Votre livre met en lumière l’identité du monde ouvrier. Pensez-vous qu’il existe encore aujourd’hui une « identité ouvrière », malgré la disparition des mines ?

Il reste bien sûr des traces de cette identité, mais il faut bien dire qu’elle s’est largement dissoute. Les grandes concentrations ouvrières, dans les mines, comme dans la sidérurgie ou dans l’automobile, se sont disloquées. La singularité de la culture et de la vie sociale ouvrière s’est amenuisée, du fait de la désindustrialisation, mais aussi de la généralisation de la consommation de masse ou de l’accès de plus en plus important à l’enseignement secondaire et supérieur.

Et enfin, on le sait, les porte-voix militants du groupe ouvrier, les syndicats et les partis, se sont considérablement affaiblis durant ces dernières décennies. L’ancienne identité ouvrière s’est donc effacée  ; cela ne veut pas dire pour autant qu’elle ne peut pas renaître sous d’autres formes, à l’échelle nationale comme à l’échelle mondiale, car le monde ouvrier, lui, est loin d’avoir disparu.

À la fin de votre ouvrage, vous faites une comparaison entre les « débats nés dans les années 1960 et 1970 (l’opposition entre revendications “quantitatives”, “sociales”, et revendications “qualitatives”, “culturelles” et la gauche Terra Nova qui propose d’abandonner “l’archaïque classe ouvrière” au profit d’une “nouvelle coalition inclusive”). »
Ce genre de débat est encore d’actualité aujourd’hui, est-ce que la jonction entre ces deux mondes est possible finalement ?
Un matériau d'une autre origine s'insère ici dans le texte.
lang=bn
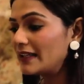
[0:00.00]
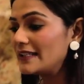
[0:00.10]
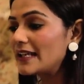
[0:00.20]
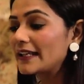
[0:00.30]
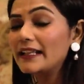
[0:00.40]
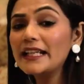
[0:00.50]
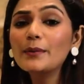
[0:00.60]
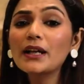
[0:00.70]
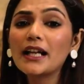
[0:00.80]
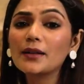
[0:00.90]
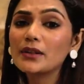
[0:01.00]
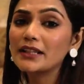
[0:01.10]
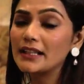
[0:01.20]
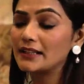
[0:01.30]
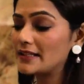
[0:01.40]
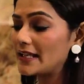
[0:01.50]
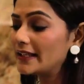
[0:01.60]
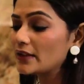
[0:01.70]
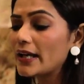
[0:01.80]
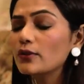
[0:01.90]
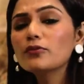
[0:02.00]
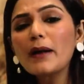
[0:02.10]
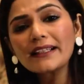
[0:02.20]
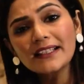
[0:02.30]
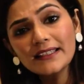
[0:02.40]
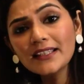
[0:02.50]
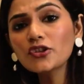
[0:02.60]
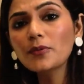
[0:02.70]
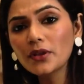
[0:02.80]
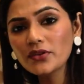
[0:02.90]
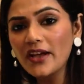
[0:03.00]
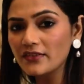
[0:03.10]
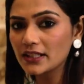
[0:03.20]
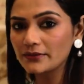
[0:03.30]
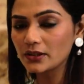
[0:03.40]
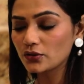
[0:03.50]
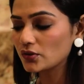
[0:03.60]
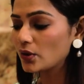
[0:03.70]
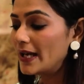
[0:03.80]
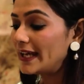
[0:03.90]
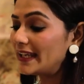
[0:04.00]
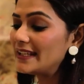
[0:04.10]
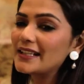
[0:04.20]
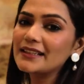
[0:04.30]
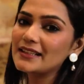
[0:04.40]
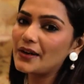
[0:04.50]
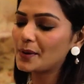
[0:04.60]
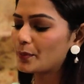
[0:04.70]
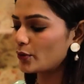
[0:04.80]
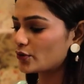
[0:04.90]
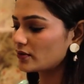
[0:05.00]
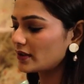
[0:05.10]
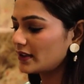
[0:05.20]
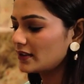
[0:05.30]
ইন্ডিয়ায় গেলেই আমরা কালামকারি কিনতে চাই কিন্তু এখন তো বাংলাদেশেই সব কিছু অ্যাভেলেবেল সো ইন্ডিয়াতে যাওয়ার প্রয়োজনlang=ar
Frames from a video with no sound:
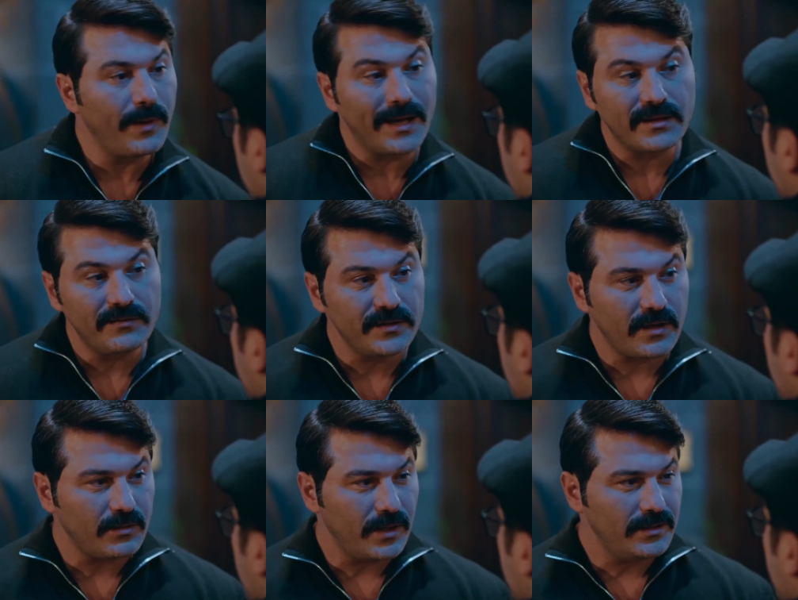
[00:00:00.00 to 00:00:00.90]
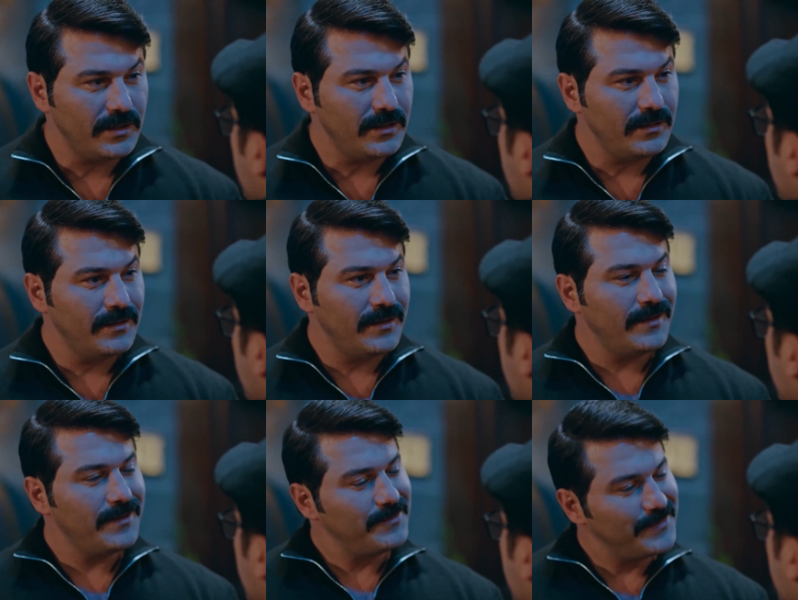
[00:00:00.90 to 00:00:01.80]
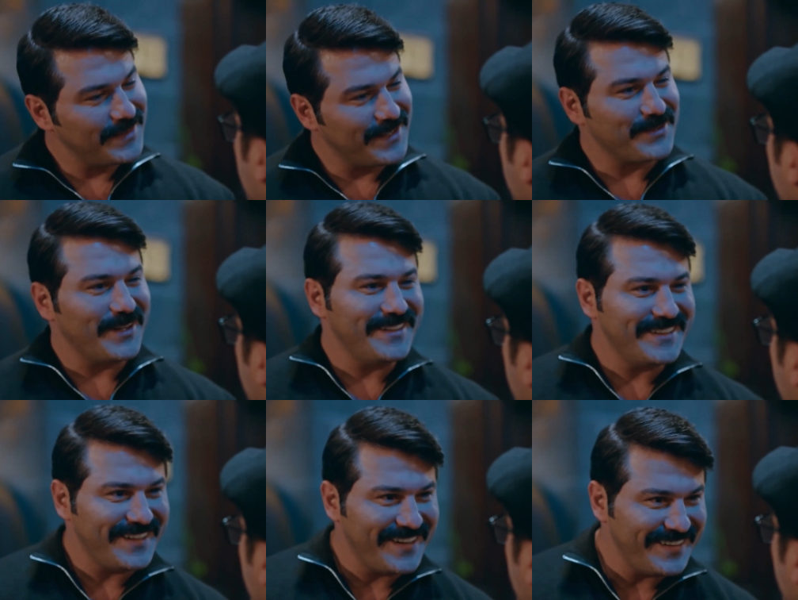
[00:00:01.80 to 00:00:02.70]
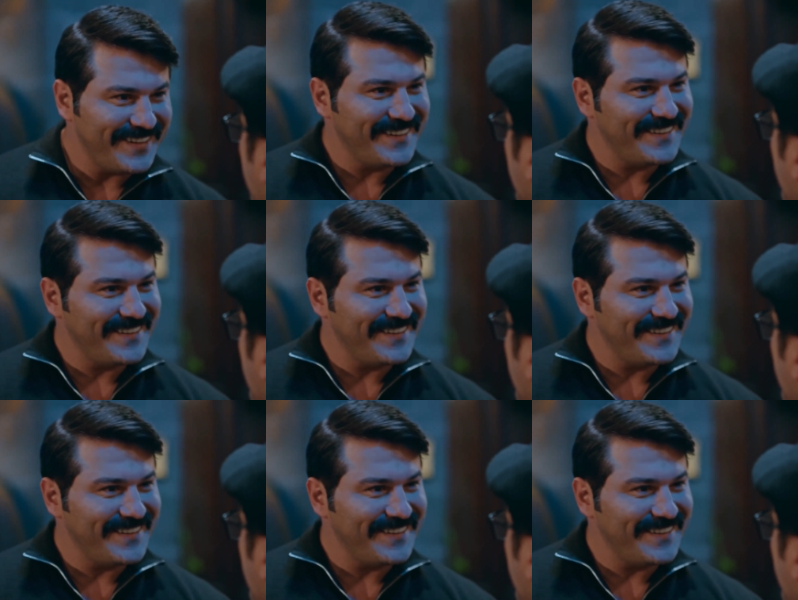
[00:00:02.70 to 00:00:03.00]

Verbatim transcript: ما عاد كفتك وحده بدك وحده ثانيه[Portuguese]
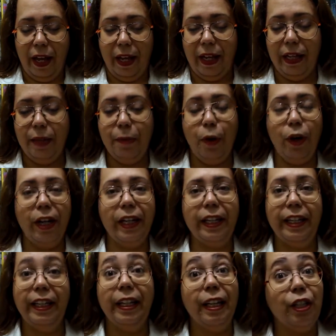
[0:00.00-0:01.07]
Ele mora
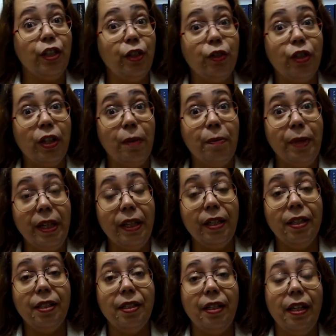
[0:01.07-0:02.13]
aqui na região de
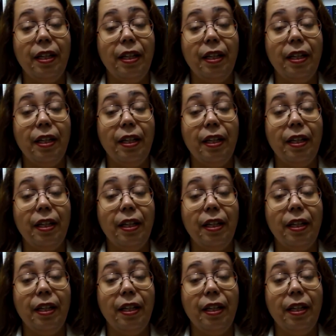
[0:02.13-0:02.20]
Campinas,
Ce genre de débat, oui, est toujours présent, même s’il faut bien noter que les positions évoluent, et que Terra Nova, par exemple, est elle-même amplement revenue sur ce qu’elle analysait il y a une dizaine d’années. L’articulation entre les différents types de revendication, mais aussi entre les bases traditionnelles de la gauche (classes populaires dans leur diversité, classes moyennes, intellectuels), est possible, et elle constitue même un impératif pour relancer la dynamique de la gauche.
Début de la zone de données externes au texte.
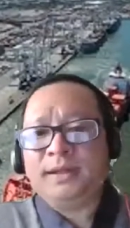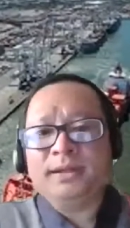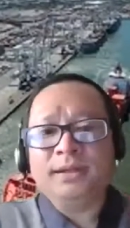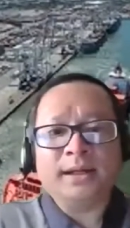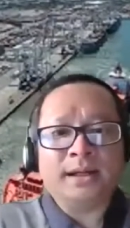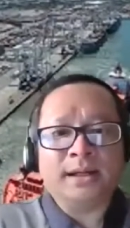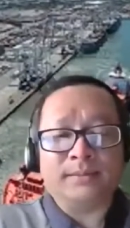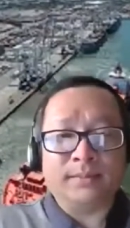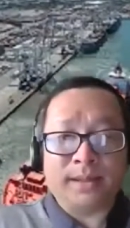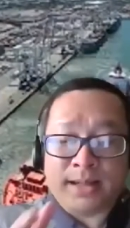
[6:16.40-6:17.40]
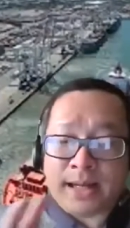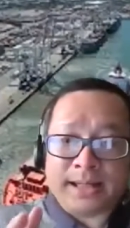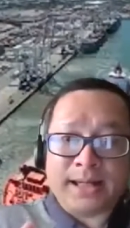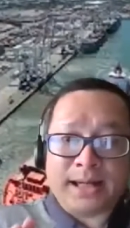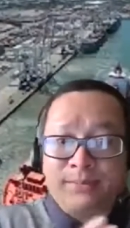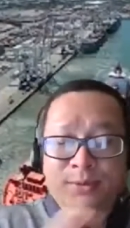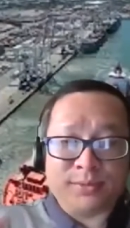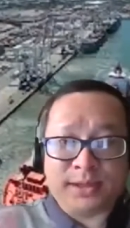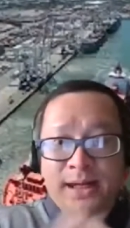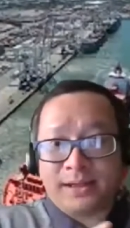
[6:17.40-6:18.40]
à, mà nó cái này nó áp
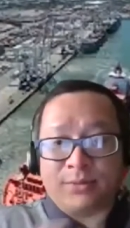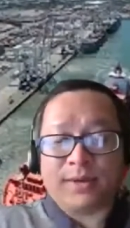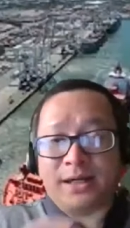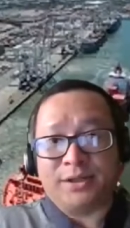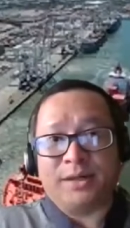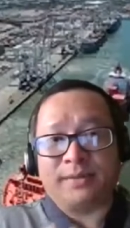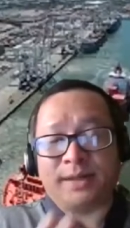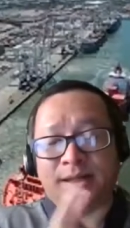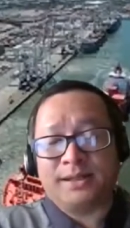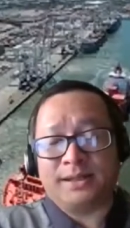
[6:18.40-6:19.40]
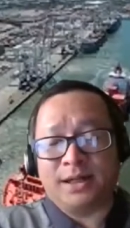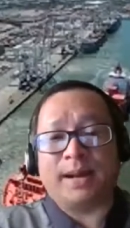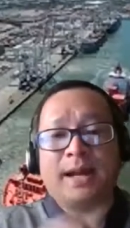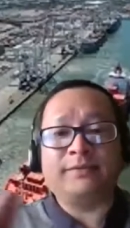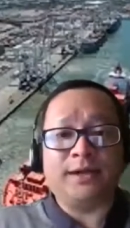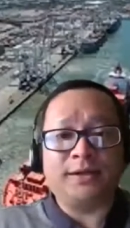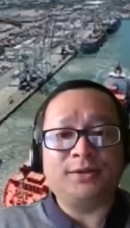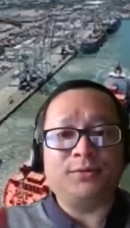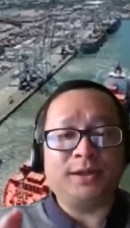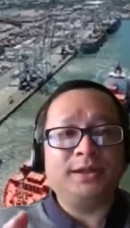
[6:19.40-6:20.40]
dụng được cả trong hai trường hợp cả cơ bản và ứng
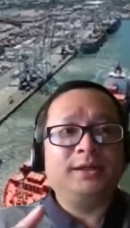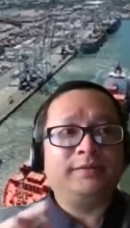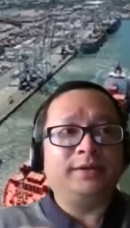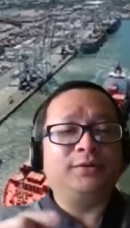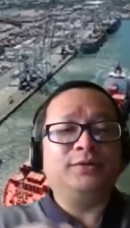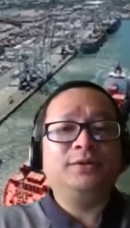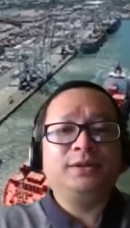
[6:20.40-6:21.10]
dụng nhé ví dụ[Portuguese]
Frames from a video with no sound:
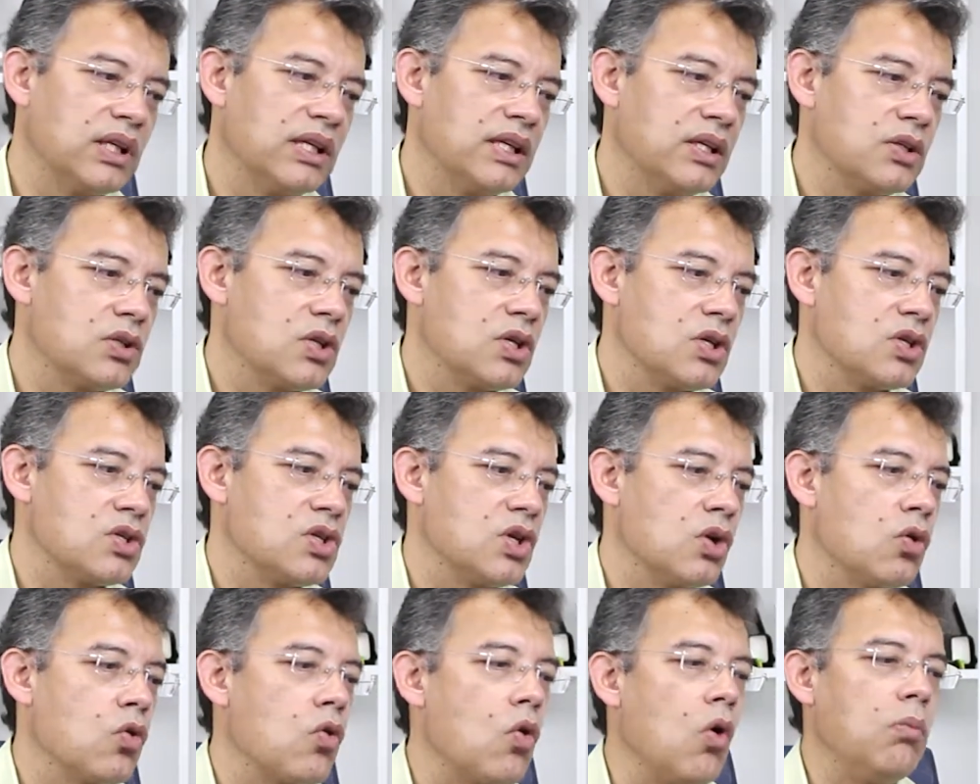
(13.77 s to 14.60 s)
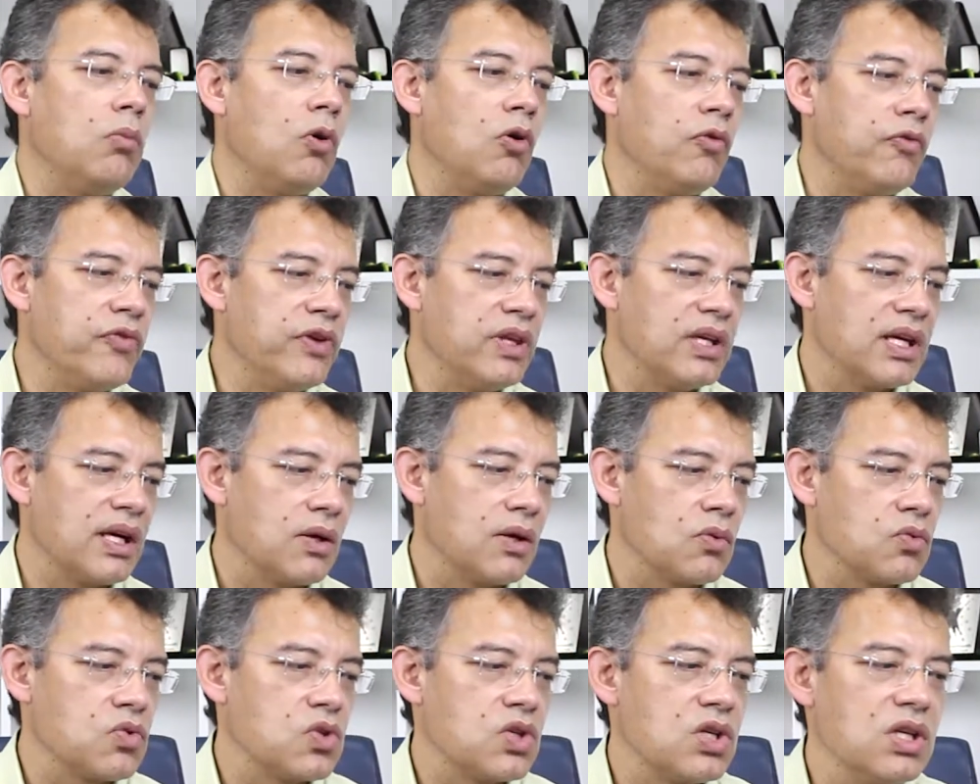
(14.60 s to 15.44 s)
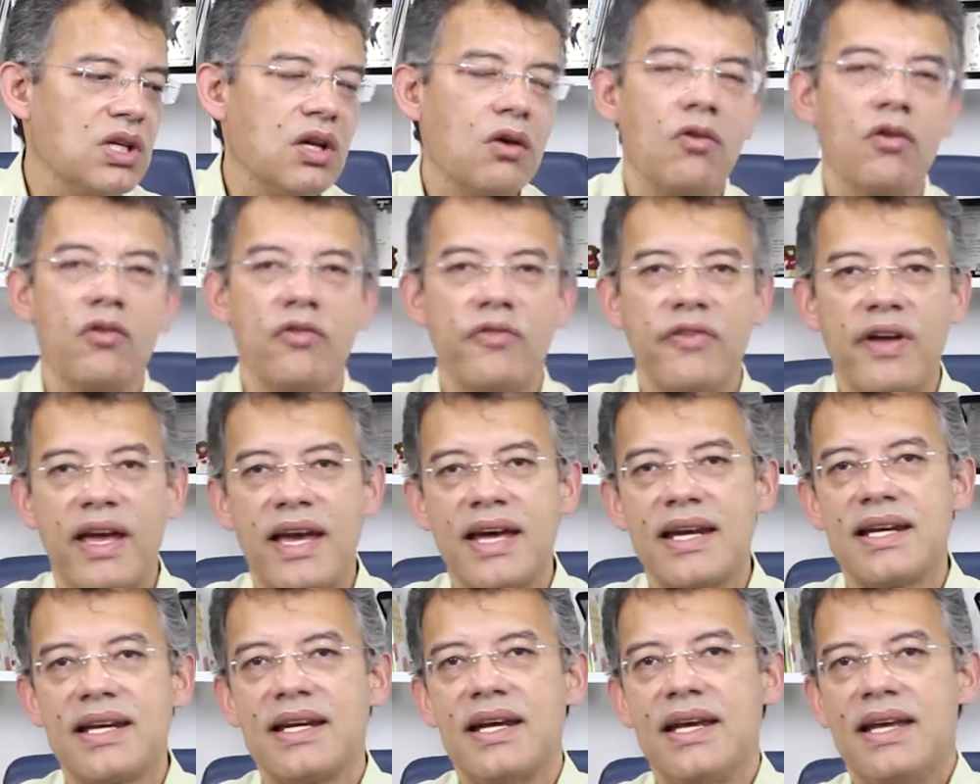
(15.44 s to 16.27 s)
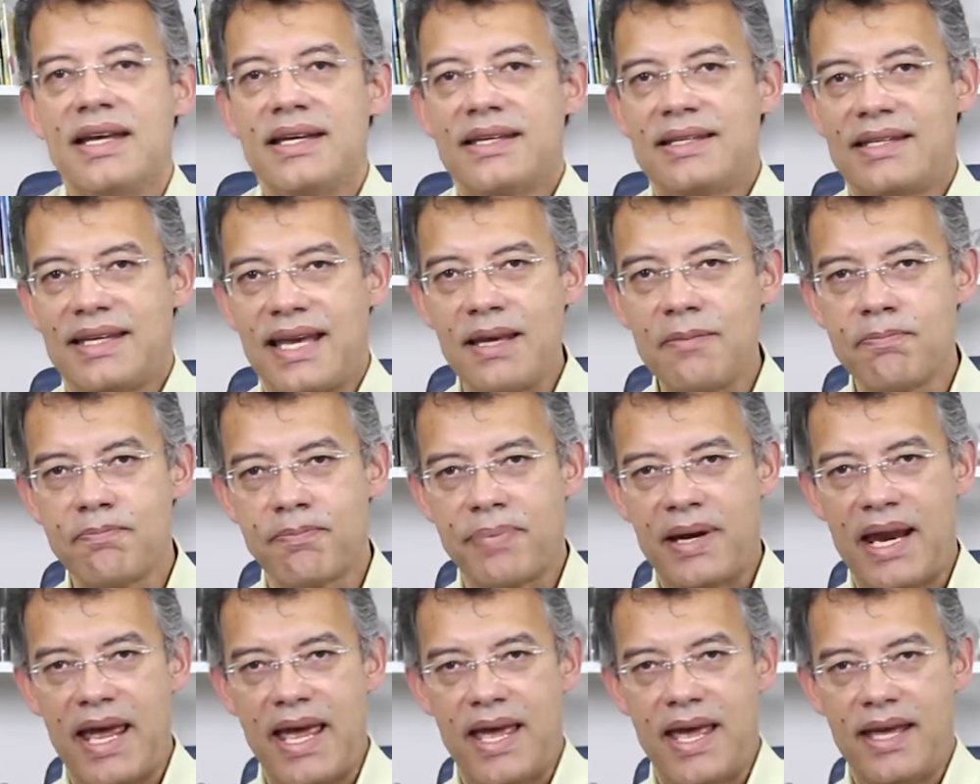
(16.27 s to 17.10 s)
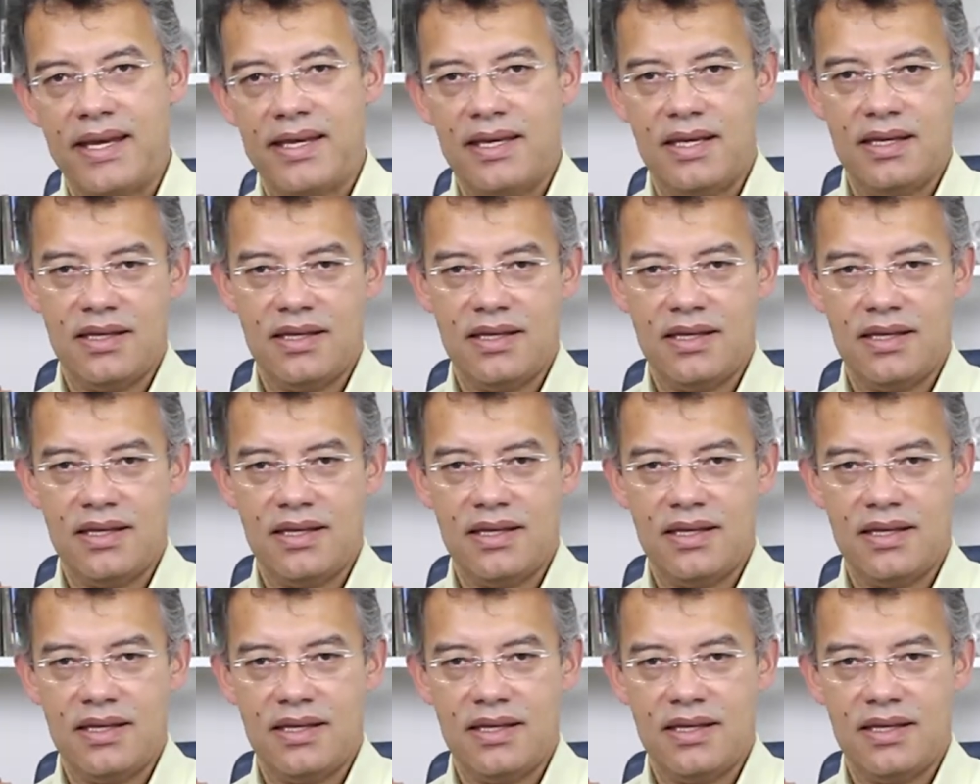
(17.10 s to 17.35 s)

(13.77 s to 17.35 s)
Ele diz: e como ouvirão se não houver quem pregue?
L’opposition que l’on tend à établir entre différents types de revendications (sociétales vs sociales) et entre différents types d’électorat est un piège dont il faut absolument sortir, en redéfinissant le projet général d’émancipation qui est au cœur de l’identité de la gauche.

Comment percevez-vous la façon dont les transformations du monde ouvrier sont abordées aujourd’hui, que ce soit dans le débat public ou à l’école ?

On en parle davantage me semble-t-il que dans les années 1990 ou qu’au début des années 2000, ce qui est déjà un bon point, même si les enjeux liés au monde ouvrier restent encore souvent minorés dans le débat public. Le problème tient aussi dans le type de représentation du monde ouvrier et de ses transformations qui sont diffusées : trop fréquemment encore, elles oscillent entre une image ultra-lisse et idéalisée (les gentils-ouvriers-d’avant) et une image ultra-négative et misérabiliste (les prolétaires archaïques, soutiens du Rassemblement national). Ces stéréotypes positifs ou négatifs n’aident pas nécessairement à comprendre la complexité des évolutions du monde ouvrier au présent, et ce sont, eux aussi, qu’il faudrait transformer.